*** Opening of Extracted material ***

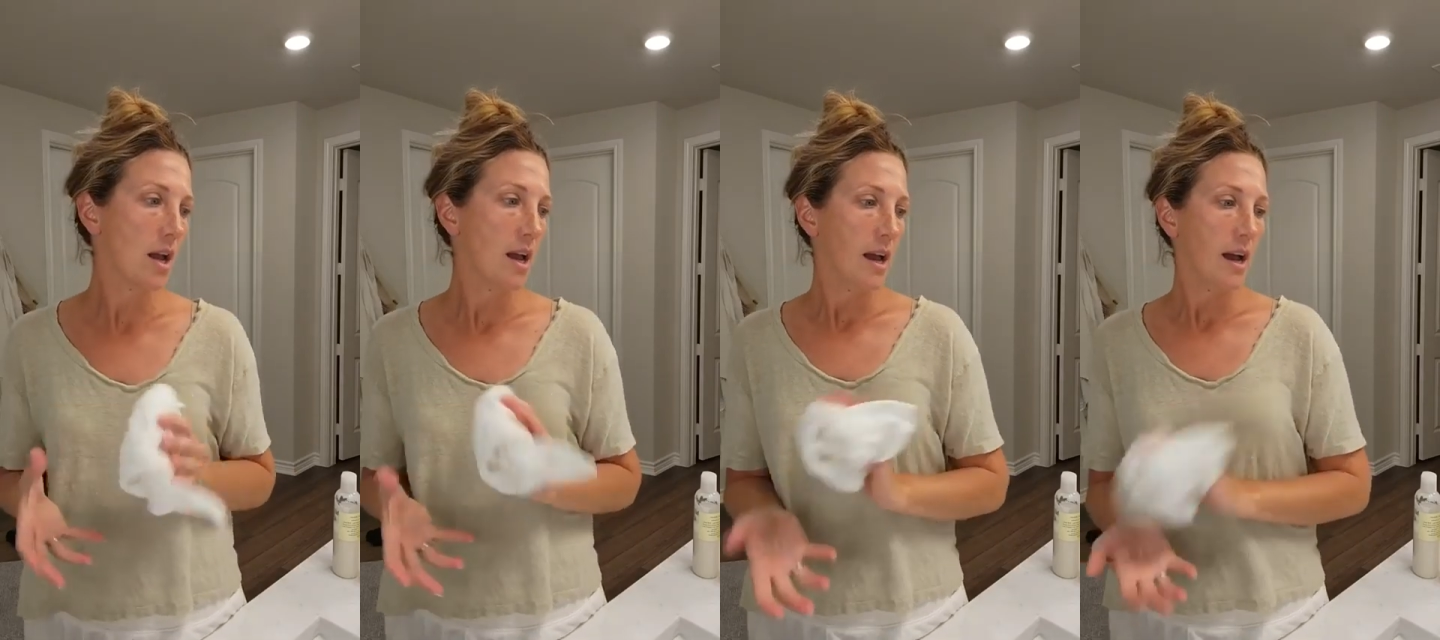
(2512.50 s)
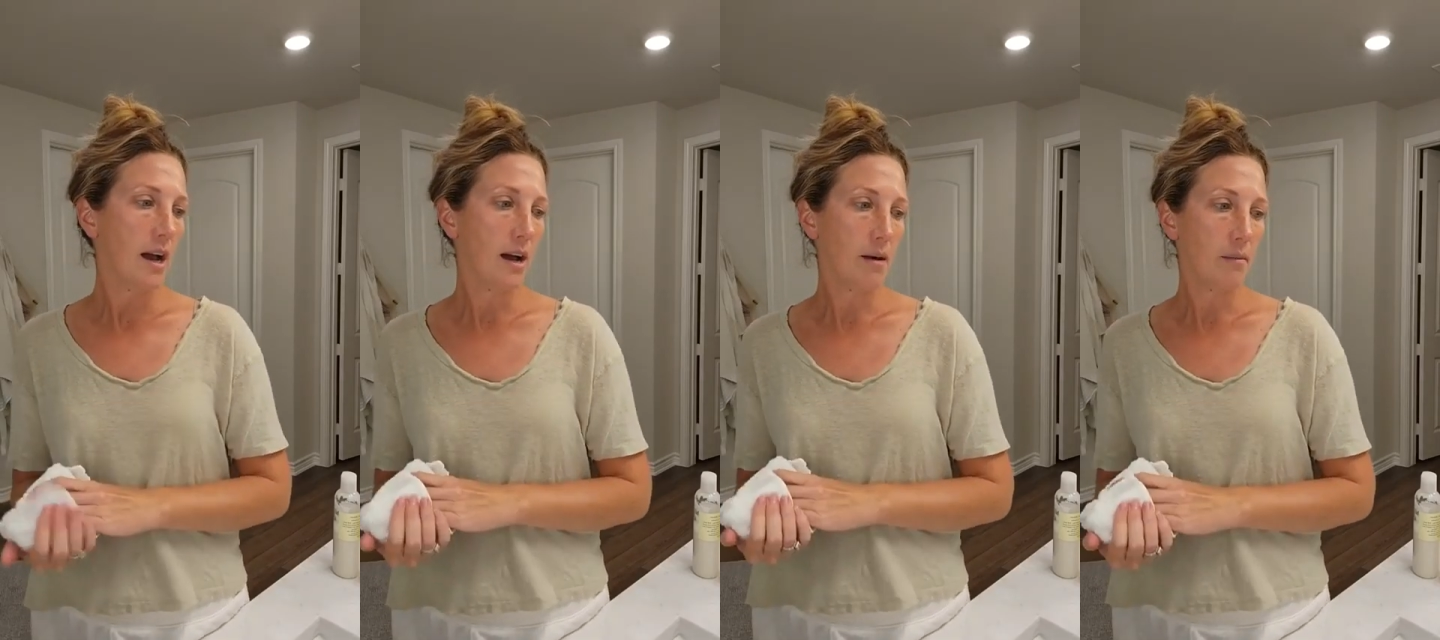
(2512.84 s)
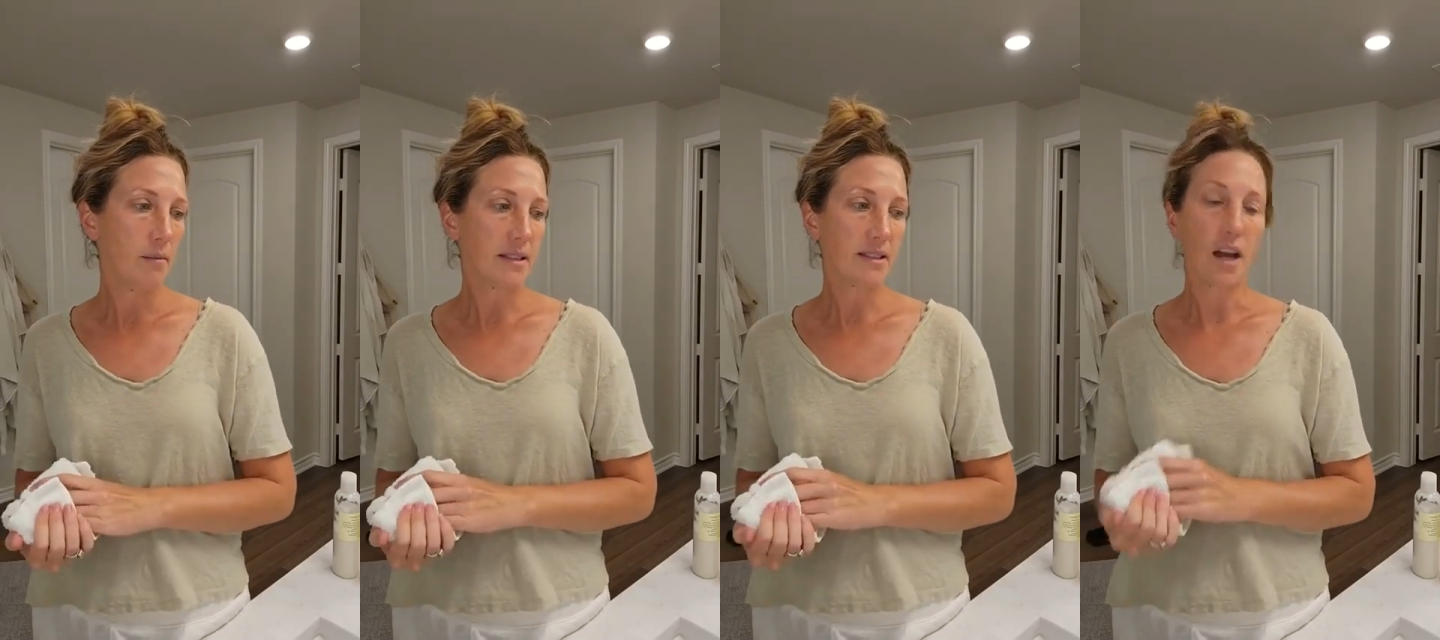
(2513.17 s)

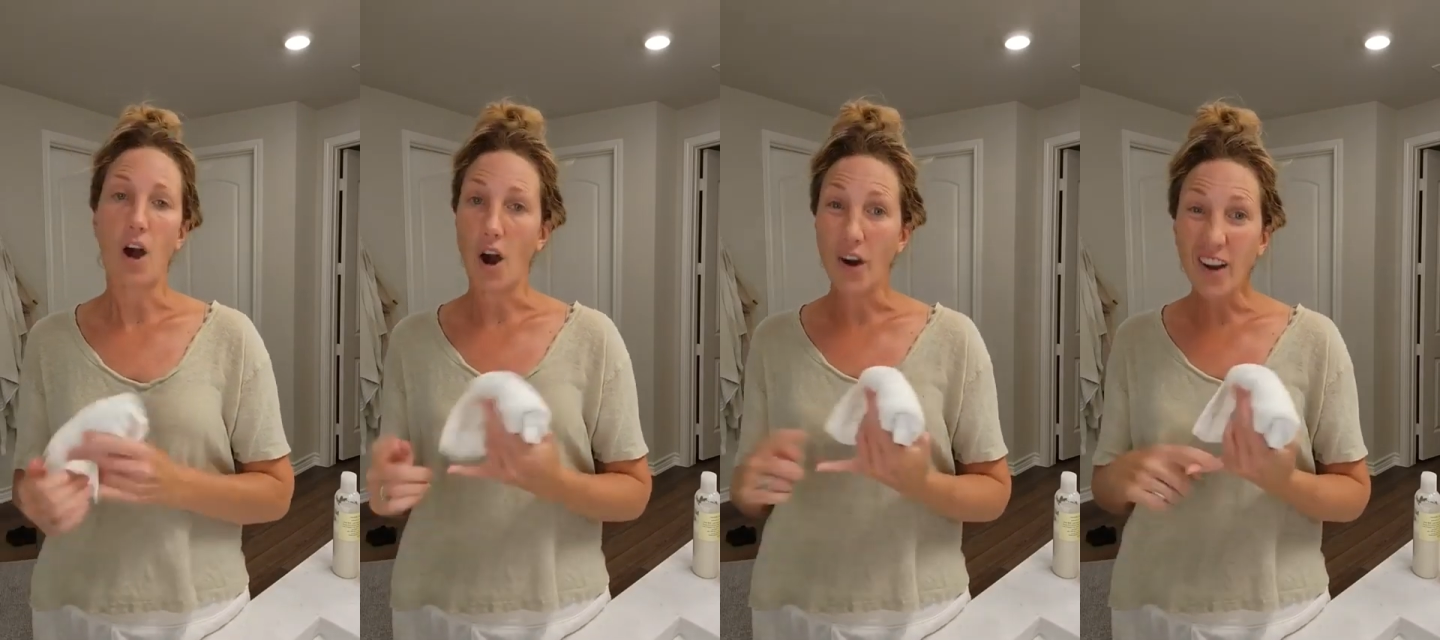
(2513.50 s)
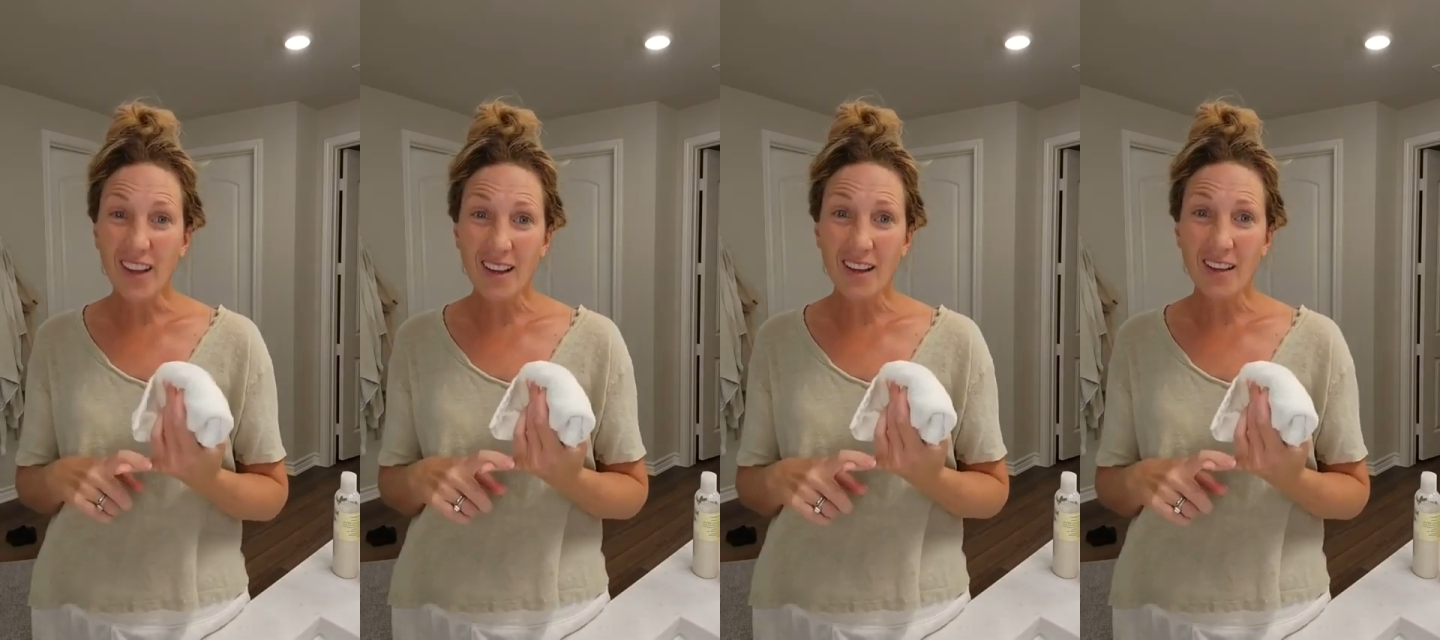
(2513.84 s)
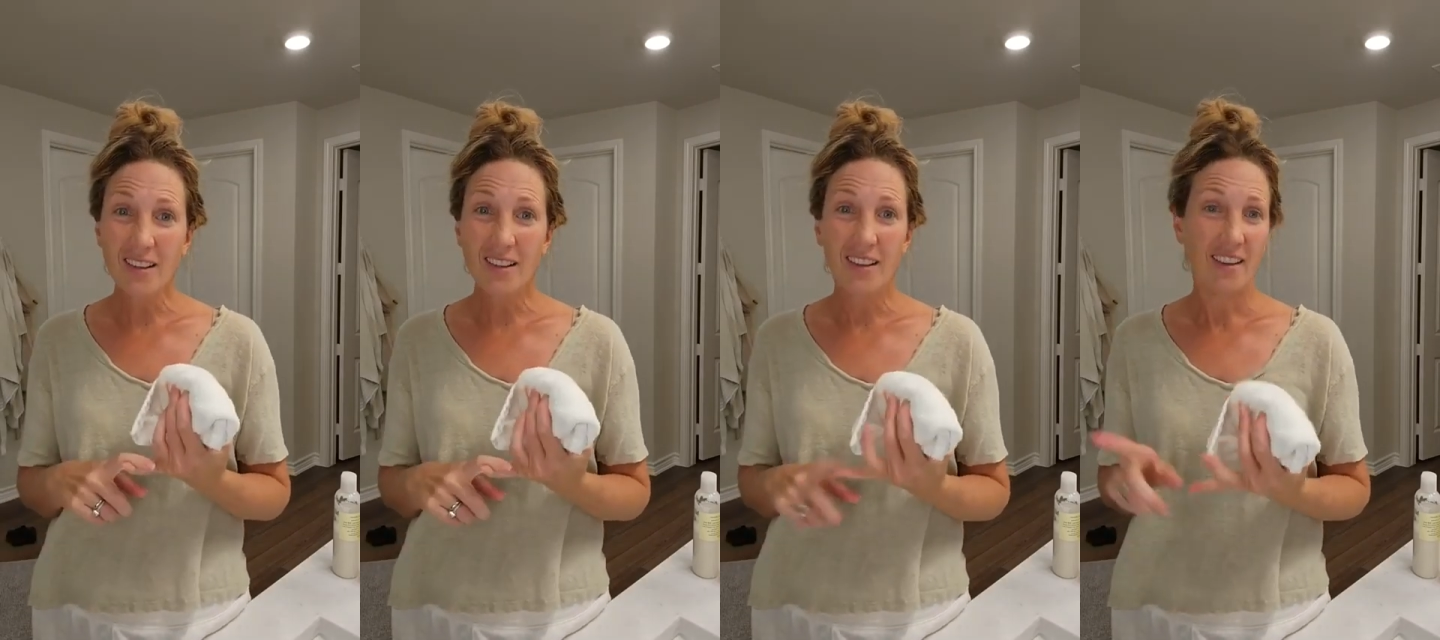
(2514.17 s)
It's got arnica,
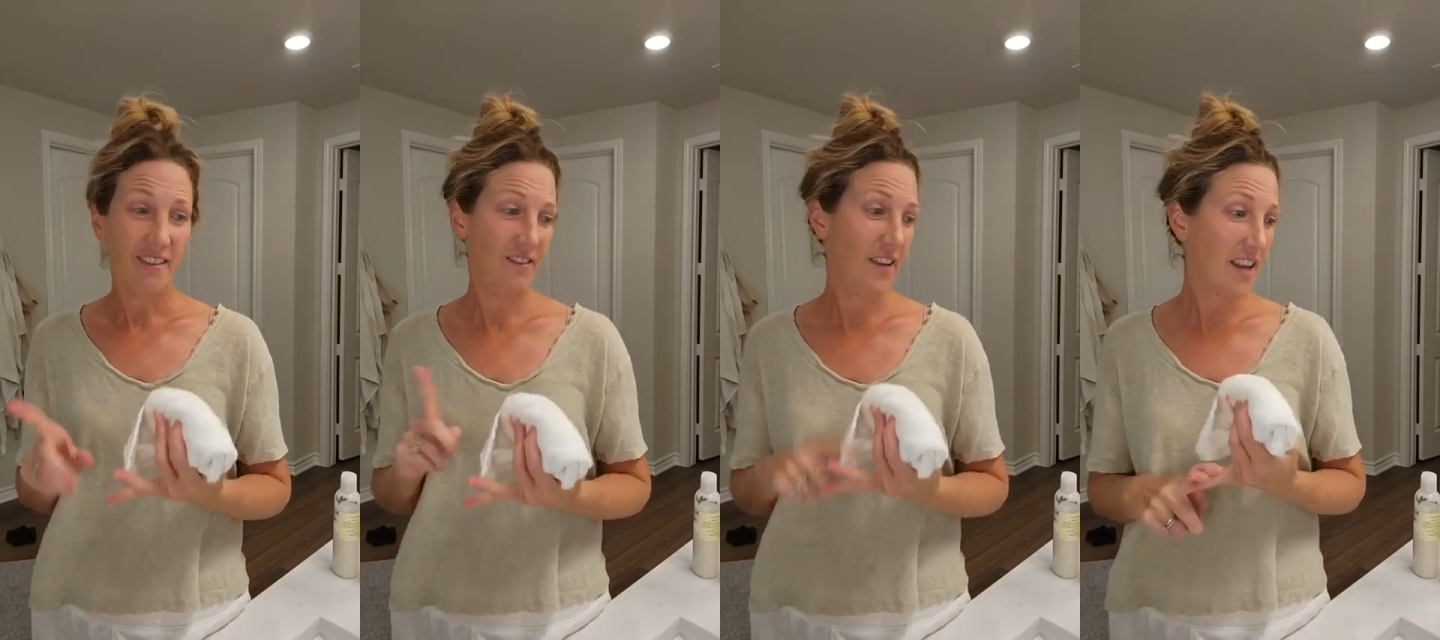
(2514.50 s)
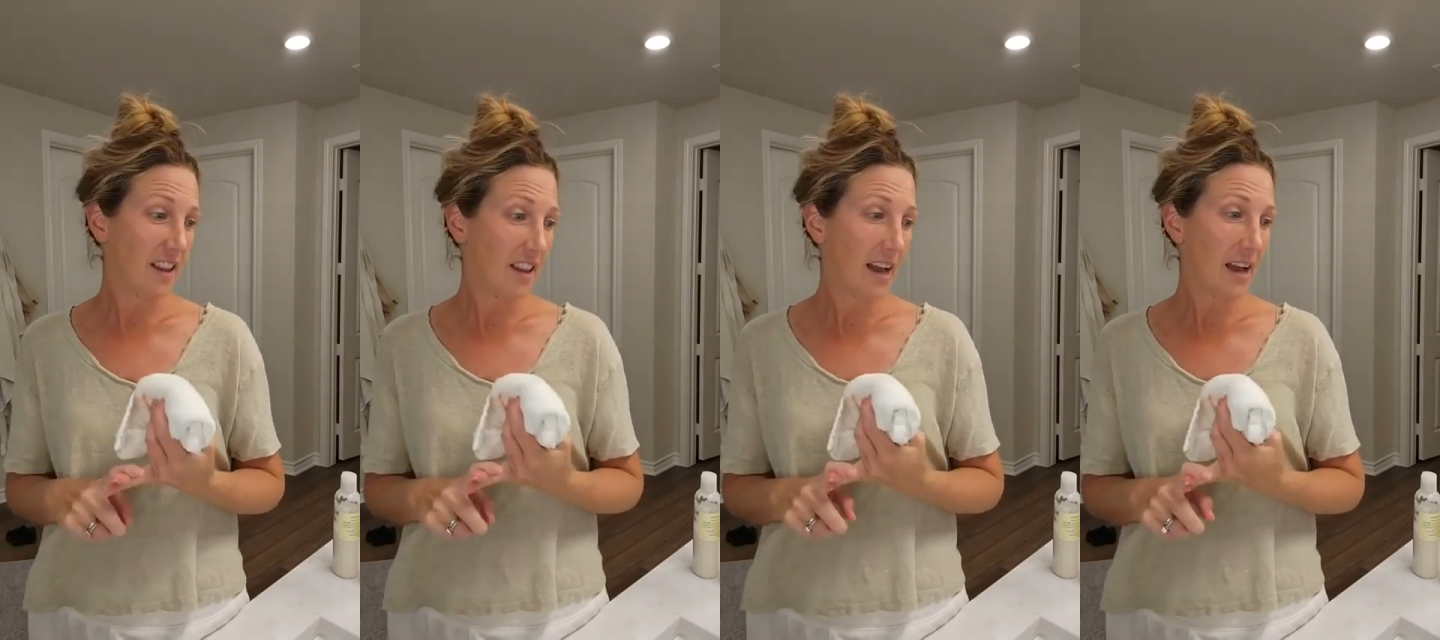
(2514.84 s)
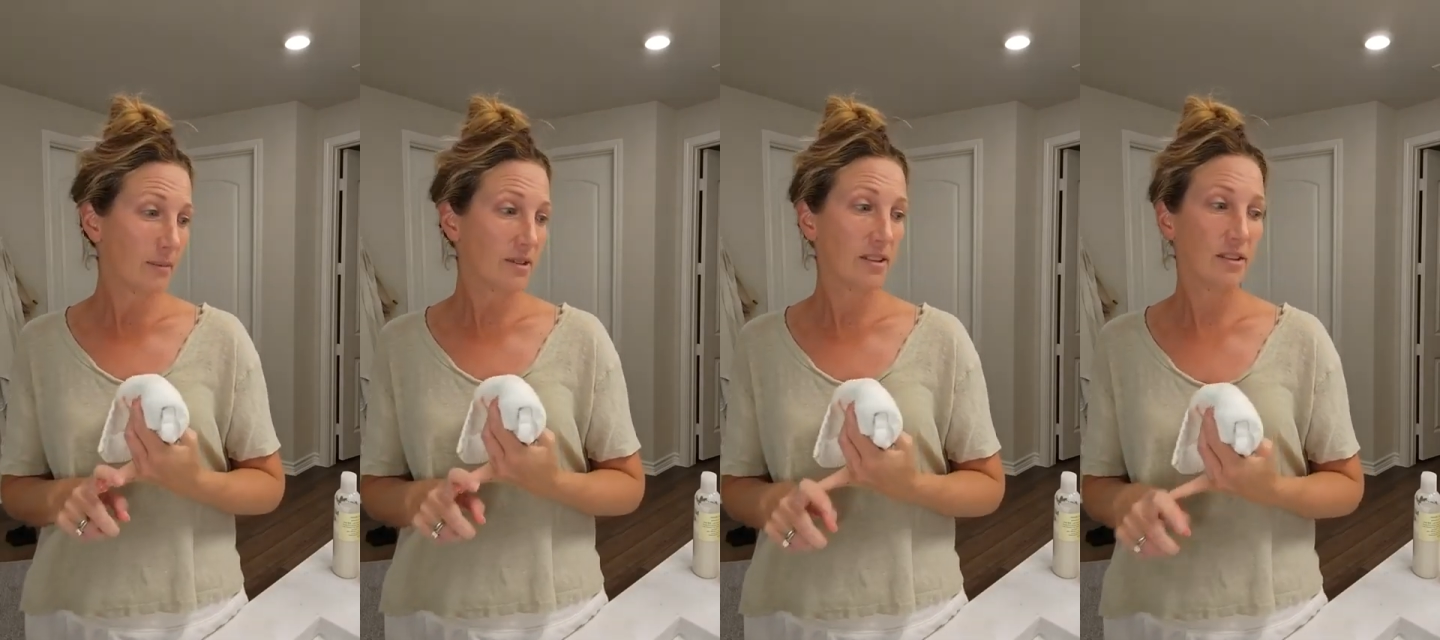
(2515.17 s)
vanilla
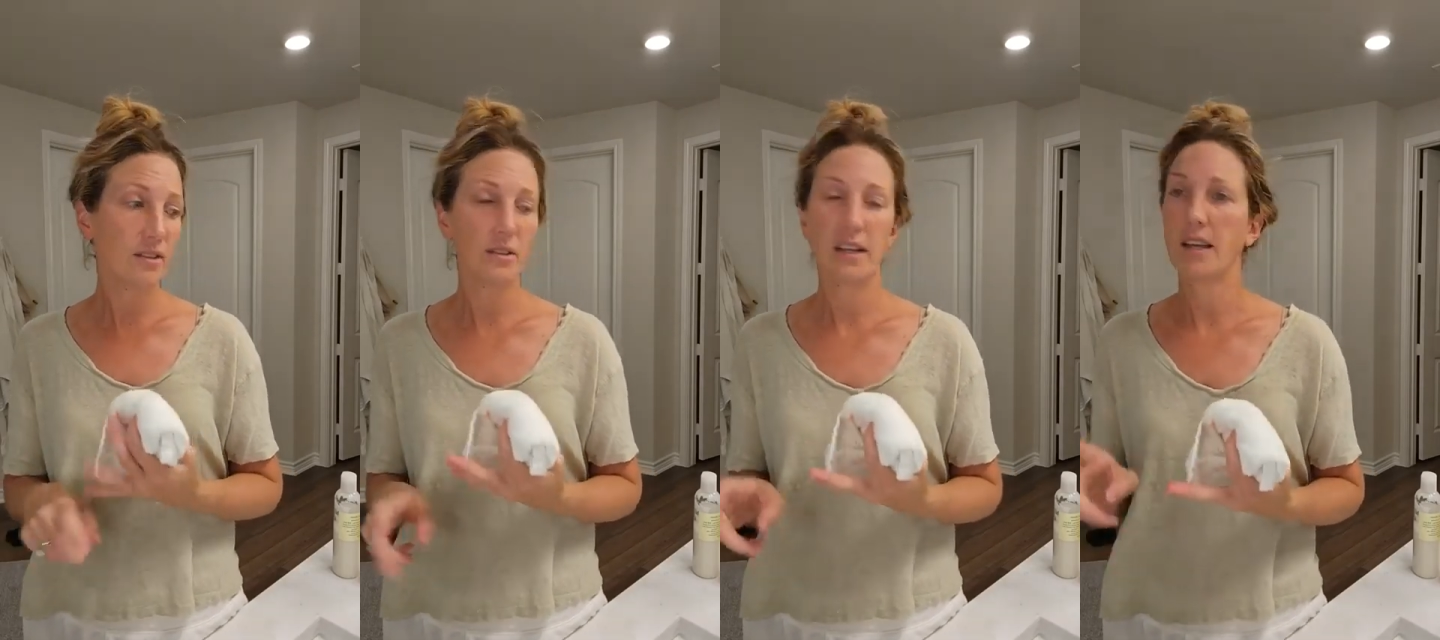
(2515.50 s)
absolute,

*** Close of Extracted material ***

◆ What to do
Leave out the pictures and return the listing exactly.

◆ Output of the exercise
(2512.50 s)
(2512.84 s)
(2513.17 s)

(2513.50 s)
(2513.84 s)
(2514.17 s)
It's got arnica,
(2514.50 s)
(2514.84 s)
(2515.17 s)
vanilla
(2515.50 s)
absolute,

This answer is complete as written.